Task to carry out → Copy, exactly as written, the lines that begin at the one containing "[0:01.00-0:01.55]" and end at the one containing "Transcript: obviously other". Skip any pictures in the data below.

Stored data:
^^^^^^^^^^^^^^^^
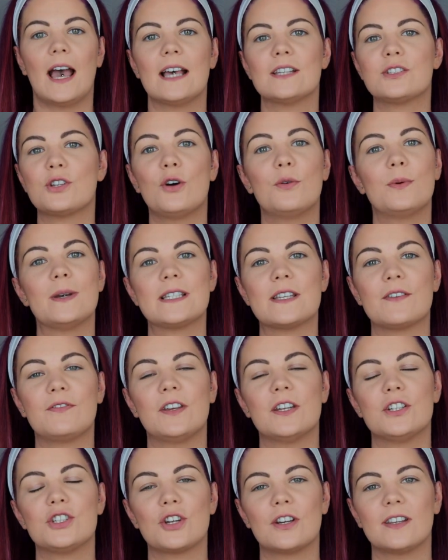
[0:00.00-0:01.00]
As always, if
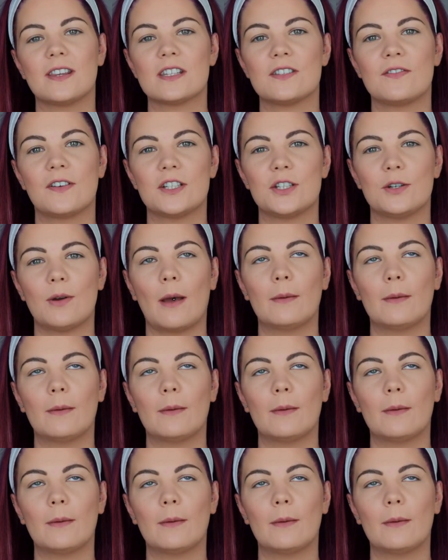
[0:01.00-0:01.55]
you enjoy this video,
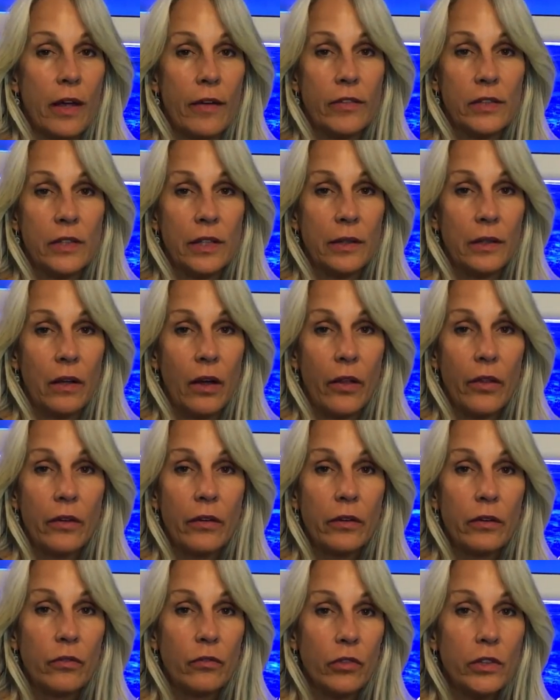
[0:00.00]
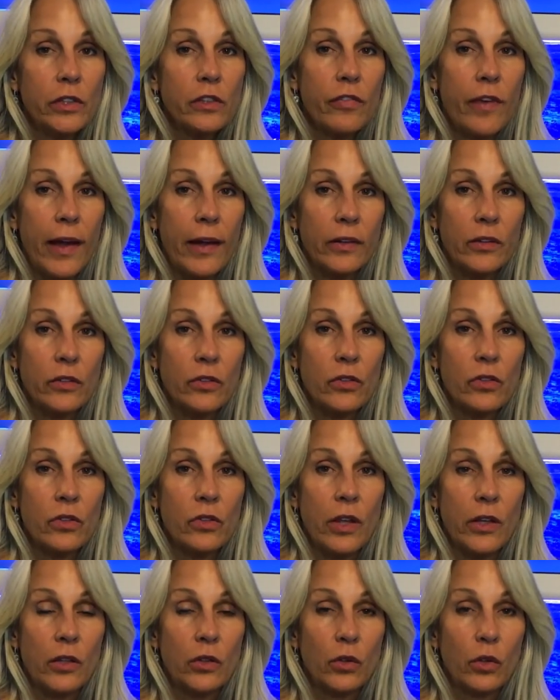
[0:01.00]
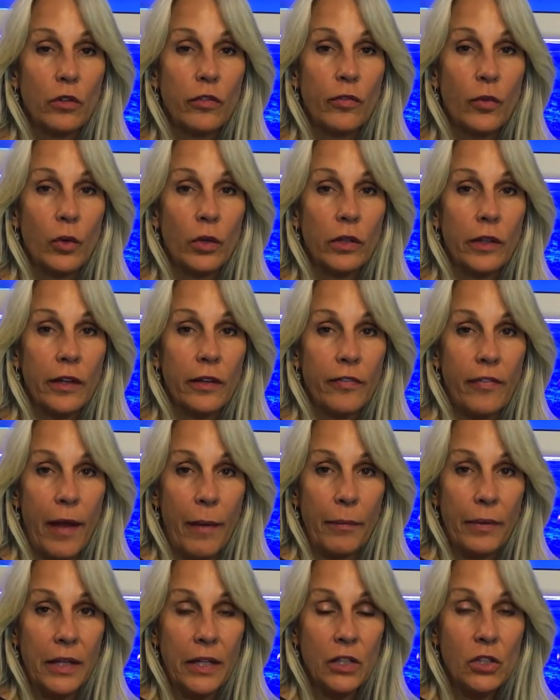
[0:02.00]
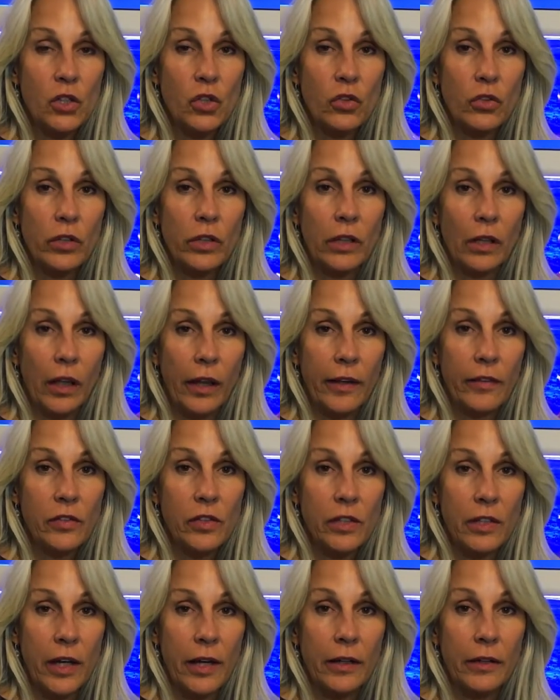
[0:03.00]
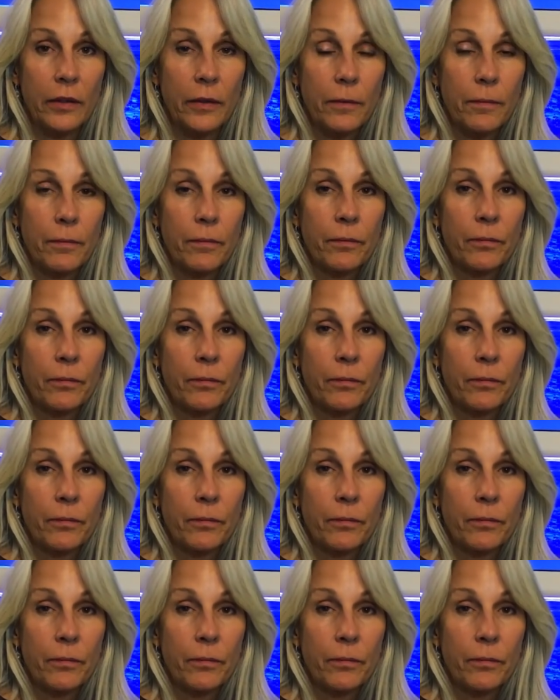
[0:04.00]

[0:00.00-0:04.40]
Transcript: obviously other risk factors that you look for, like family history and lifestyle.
^^^^^^^^^^^^^^^^
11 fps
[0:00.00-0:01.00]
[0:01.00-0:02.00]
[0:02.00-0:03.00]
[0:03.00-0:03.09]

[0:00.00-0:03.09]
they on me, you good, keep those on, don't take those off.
^^^^^^^^^^^^^^^^
Task result →
[0:01.00-0:01.55]
you enjoy this video,
[0:00.00]
[0:01.00]
[0:02.00]
[0:03.00]
[0:04.00]

[0:00.00-0:04.40]
Transcript: obviously other risk factors that you look for, like family history and lifestyle.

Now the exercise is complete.